Order Code RS20621
Updated April 19, 2005
CRS Report for Congress
Received through the CRS Web
Overview of NEPA Requirements
Pamela Baldwin
Legislative Attorney
American Law Division
Summary
The National Environmental Policy Act (NEPA) establishes national environmental
policies that apply to the federal government and also prescribes certain procedural
requirements for federal agency actions. Except as otherwise provided by Congress,
NEPA applies to all federal agency actions, although its requirements may vary
depending on the nature of the action involved. This report provides an overview of
NEPA’s requirements.

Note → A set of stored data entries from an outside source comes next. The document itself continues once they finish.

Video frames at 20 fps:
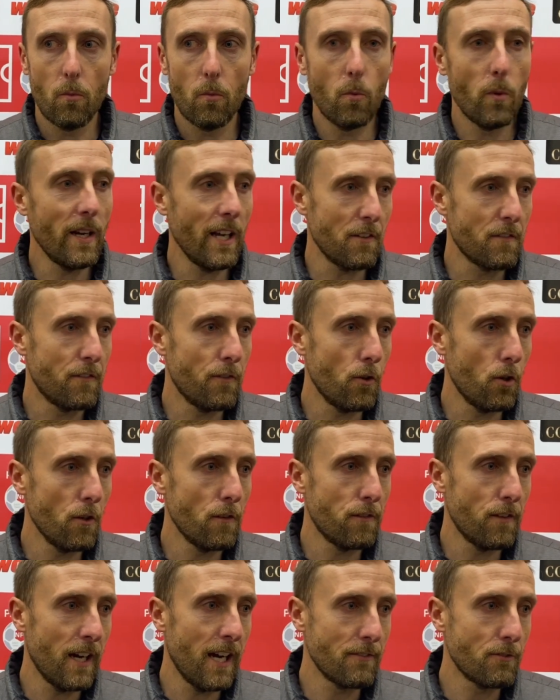We had four or
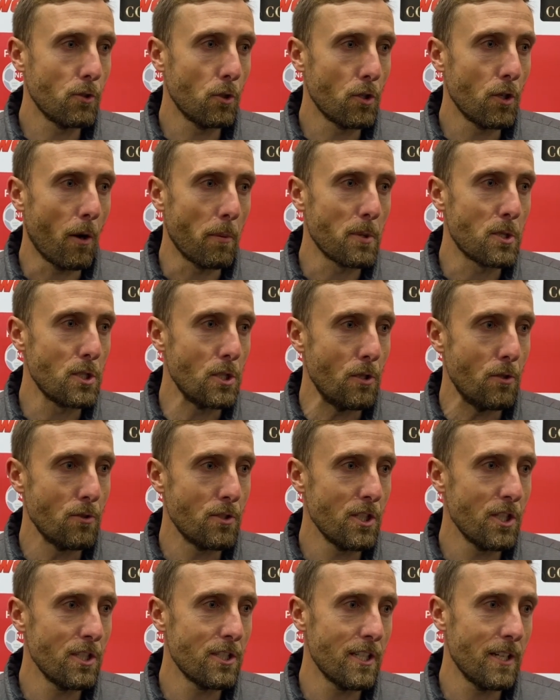five good
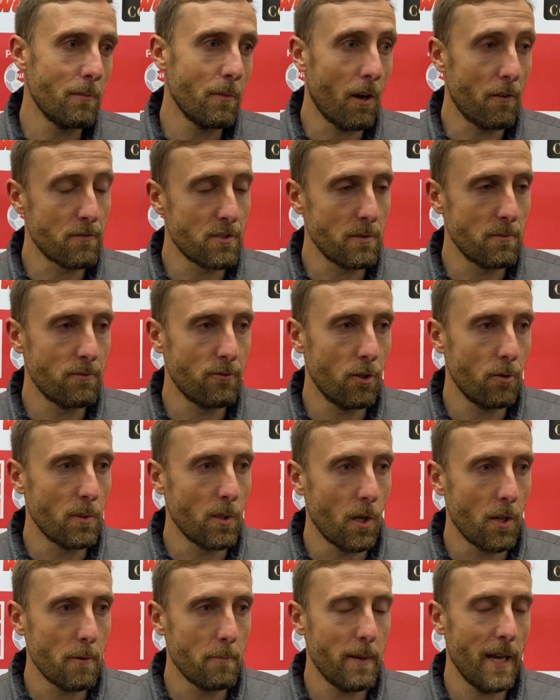opportunities, and then obviously before we
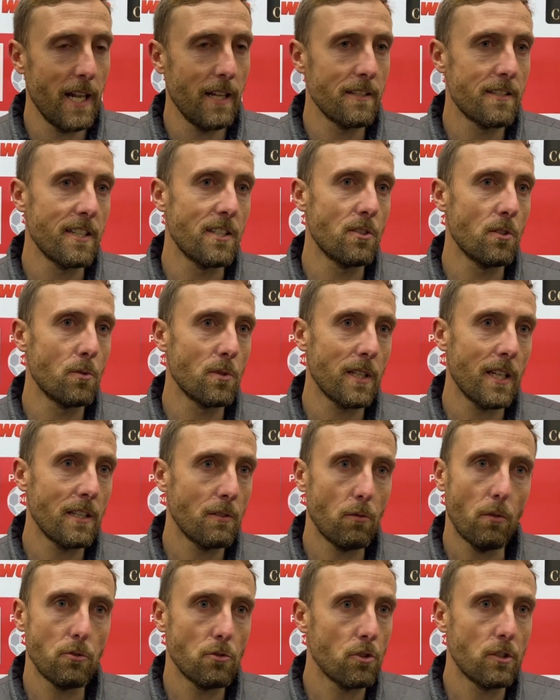got the penalties, it was like,
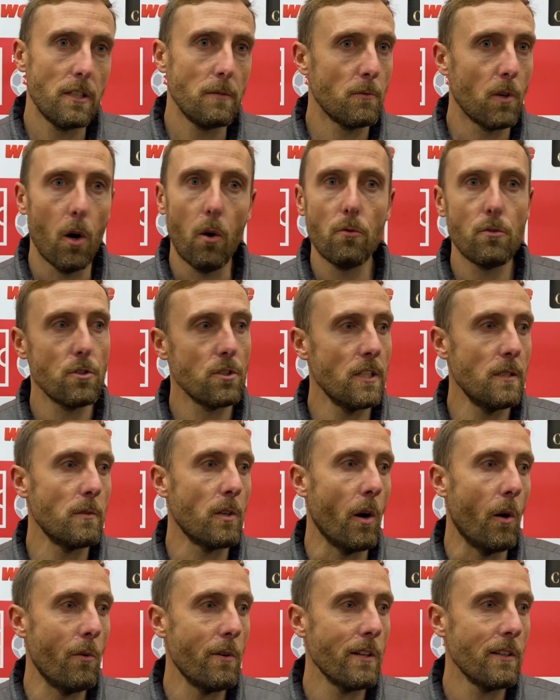well, just keep
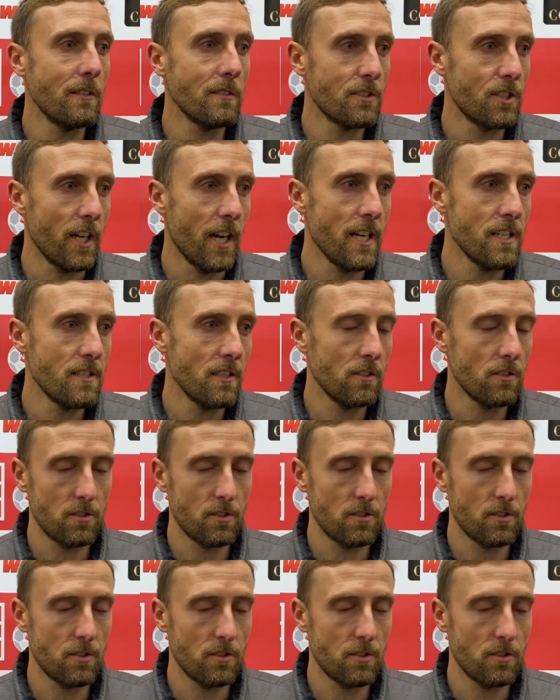going, it'll change.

This report will be updated as warranted.
General
The National Environmental Policy Act of 1969 (NEPA)1 establishes national
environmental policies that apply to the federal government as a whole and prescribes
certain procedural requirements for federal agency actions. Except as otherwise provided
by Congress, the act applies to all federal agency actions,2 including those that intersect
with private activities, e.g. through a federal permit or funding, although its requirements
may vary depending on the nature of the action involved. NEPA imposes several
obligations on federal agencies in addition to the familiar requirement to prepare
Environmental Impact Statements (EISs) in certain circumstances.3
NEPA establishes a national environmental policy that makes it the:
continuing responsibility of the Federal Government to use all
practicable means, consistent with other essential considerations of
1 Act of January 1, 1970, Pub. L. No. 91-190, 83 Stat. 852, 42 U.S.C. §§4321 et seq.
2 40 C.F.R. 1508.12 defines “Federal agency” as not meaning the Congress, the Judiciary, or the
President. Attention focuses on this regulation from time to time, e.g. when the President
established several national monuments without preparation of NEPA documents.
3 It is sometimes said that NEPA “doesn’t apply” to federal actions unless they are “significant,”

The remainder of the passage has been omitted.